MandaMoo
12 years agoMember
LOSER
So please bear with me. This may seem self indulgent. I have to get it out. Maybe I am not alone in my feelings.
I work hard to stay positive, to maintain some hope as it seems to be running out. I like to project positive energy believing that we can manifest things in our lives if we try hard enough.
But...
I'll put it out there.
I feel like a failure.
In a pink world of battling the beast, of being on a journey that will enrich me, of fighting a war, of being a battler - I'm failing.
When I was diagnosed with secondaries, albeit a little sooner than the average Mary JO, my optimistic oncologist said, don't worry, it's a chronic disease, you can live for a long time managing this with medication. I have always been happy to have such an optimistic and proactive oncologist. I thought I would increase my odds of this extended survival throwing myself into lifestyle change, learning to meditate, investigating my spiritual side, exercising. I even swam an ocean race. I learned lots, my life was enriched, I felt healthy and well. My disease however, continued to charge along despite what we threw at it. Don't do chemo at all screamed the alternative corners - poison, totally wrong approach, heal with this powder, this diet, this healer, photodynamic therapy, vitamin C infusions. Let's try another trial, different chemo combination from the other corner. Meld the best of what makes sense.
Are you winning? I heard the volunteer ask a lady beside me at day onc... I can't win this one she says... (At that stage I didn't know about my secondaries, I didn't understand the option of not being able to win.)
Winning/losing - living/dying
This war, battle mentality makes losers of us, failures. Continuously I see on social media when someone talks about their advanced diagnosis - messages of you can do it, you're strong and brave, kick cancer in the butt.
Isn't that what we all try to do? Well most of us. we all know some for whom it is all too much. Does anyone give a second thought to how this makes us feel? What about when you try your heart put. You fight for the latest drugs, you go on the trials, you become vegan, you change your life, you address your emotional demons yet still none of it works.
I feel like a failure. For me this is not a chronic disease. I've always seen anything less than cure as failure but would have been happy with long term stability.

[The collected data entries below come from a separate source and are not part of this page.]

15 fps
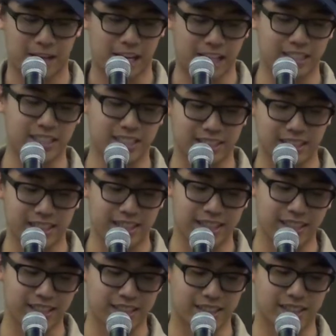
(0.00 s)
I just see
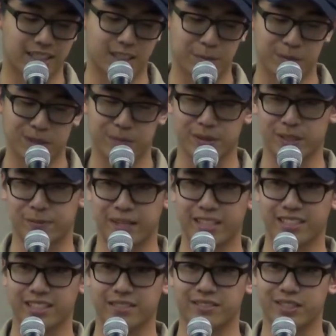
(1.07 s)
things in a simpler
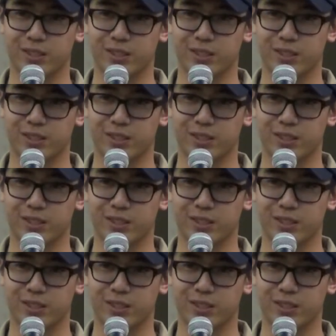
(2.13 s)
perspective.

I have failed my family - my husband and children. While I know and understand people will say this is not true, it is how I feel. No mother should leave her children before they are adults. They should not have to see you crying in pain, drowsy from the drugs. No husband should have to say, it's time to manage this differently now. He should be planning hideous driving trips and overseas holidays for our retirement instead of working out how to live and pay for medications and expenses. They will feel abandoned. My Girls understand I may die from this, my boy has no idea. How is he going to feel when one day Mummy just isn't here anymore?
I've never failed anything in my life - I'm your classic high achiever. Put my mind to it and it is mine. When I got cancer diagnosed - it didn't even cross my mind that the disease could kill me, when I was told it would I was blindsided and determined to be the one that surprised the drs - if anyone could it would be me.
In this, the biggest test, I am failing.
So why do we talk like this? How does a dying person feel when the world uses words like 'lost the battle' = LOSER. 'Failed trastuzamab' = FAILURE
Why is the person turned into the one who made this happen? Why don't we die of cancer instead of losing the battle?
I don't know.
Just had to get it out there.
I to,d my husband I felt like a failure - he told me I was a hero - but heroes have superpowers and would never die from cancer, would they?